Intervention de Olivier Roy

Commission d'enquête Combattre la radicalisation islamiste — Réunion du 7 janvier 2020 à 13h35
Audition de M. Olivier Roy professeur au robert schumann centre for advanced studies de l'european université institute de florence italie

Olivier Roy, professeur au centre Robert Schuman de l'Institut européen de Florence :

Je me suis peut-être mal exprimé : ce que j'ai regretté, c'est l'absence d'une politique de la ville. On ne s'appuie pas sur les acteurs locaux que sont les maires et les sous-préfets. La politique de la ville apparaît toujours comme imposée de l'extérieur. Cela fait quarante ans que je vis à Dreux : le maire est au pouvoir depuis bientôt trente ans, alors que le sous-préfet change tous les deux ou trois ans. En outre, il n'y a pas de tuilage entre deux sous-préfets : pour que l'un puisse être nommé, il faut que l'autre ait quitté son poste. Les imams s'en plaignent : tel sous-préfet viendra les consulter, alors que le suivant les ignorera ou les traitera de salafis... L'absence totale de continuité dans les sous-préfectures pose problème. L'État doit reprendre une place politique dans les quartiers.

Les maires essayent d'éviter les problèmes : ils jouent un rôle de modérateur, sans toucher au fond du problème. Ils ont besoin de leaders communautaires pour négocier : ils en rajoutent donc dans la communautarisation, tout en dénonçant dans leur discours le risque que cela peut entraîner...

Il faut renforcer le rôle des sous-préfets et leur permettre de rester plus longtemps. Mais ce type de poste n'est pas valorisant.

J'ai évoqué la radicalisation djihadiste, laquelle ne se fait pas dans les mosquées, contrairement à la radicalisation religieuse, salafiste. On ne passe pas de la mosquée salafie à l'attentat terroriste.
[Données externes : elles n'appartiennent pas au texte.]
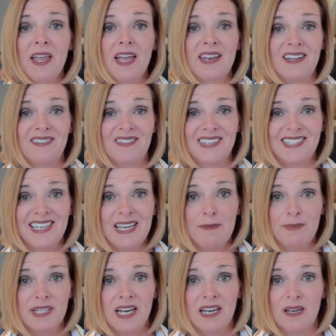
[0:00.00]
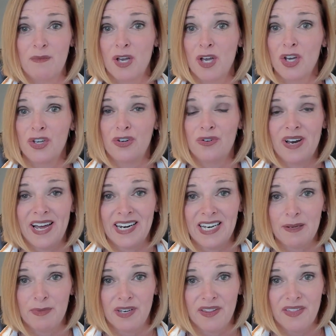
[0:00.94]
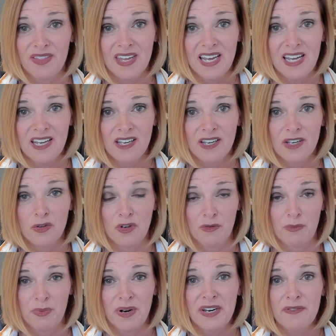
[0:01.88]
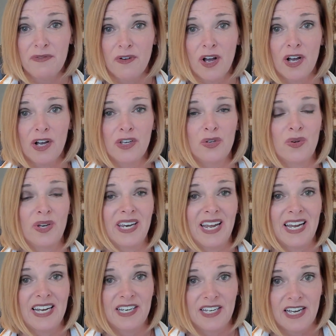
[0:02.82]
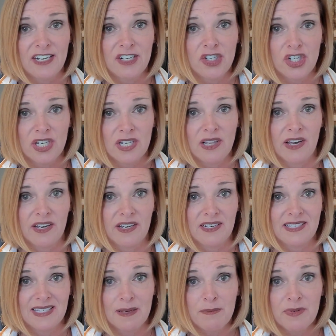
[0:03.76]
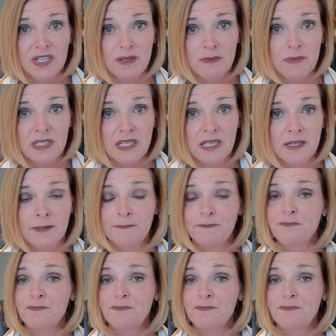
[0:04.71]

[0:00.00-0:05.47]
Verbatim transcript: And at the same time, you're not able to think, you have brain fog, you get A D H D-like symptoms.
Parmi les 150 djihadistes français, il n'y avait pratiquement aucun « pilier de mosquée », fréquentant de manière assidue et sur une longue période ce lieu. Salah Abdeslam est considéré comme un produit de l'incubation salafiste de Molenbeek, mais les frères Abdeslam tenaient un bistrot où l'on vendait de la bière au comptoir et du haschich derrière : quel rapport avec le salafisme ? On évoque la taqiya, mais ils faisaient figurer des drapeaux de Daech sur leur page Facebook... Il n'est pas vrai que plus on est salafiste, plus on est djihadiste. Néanmoins, vous avez raison, il y a une radicalisation religieuse, mais il faut bien voir qu'elle recouvre des situations très diverses.

En ce qui concerne le voile, les jeunes filles le portent, car leurs parents leur imposent. Des études sont en cours sur la déhijabisation des 25-30 ans. Il faut s'intéresser aux itinéraires individuels pour voir les évolutions de la société. Ce que j'affirme c'est que s'il y a de plus en plus de femmes qui portent le voile, de plus en plus prennent la décision de ne plus le porter.

Le séparatisme n'est pas une volonté de fait. Le quartier se sépare parce que, j'y insiste, l'État en est parti et qu'il y a des tensions entre des groupes qui n'ont pas grand-chose à voir. Deux phénomènes sont parallèles et concomitants : la structuration du marché de la drogue dans certains quartiers et l'existence de mosquées salafies. Il n'y a pas un acteur qui pense le séparatisme. D'ailleurs, on ne s'intéresse pas aux personnes qui oeuvrent contre le séparatisme, notamment les mères de famille, qui participent aux sorties scolaires.

Il faut repérer les acteurs favorables à une resocialisation, parmi lesquels on trouve des religieux - des croyants à titre individuel, des imams, etc. Il faut trouver des relais et travailler politiquement. Autrefois, les partis politiques ou les syndicats jouaient ce rôle.

Il convient de travailler sur l'exégèse et ne pas considérer cette question sous le prisme de la minorité radicalisée. Au contraire, la clé est de toucher la majorité non radicalisée. Cela aura des conséquences électorales. Soit on ne voit pas les intermédiaires potentiels, soit on les récuse.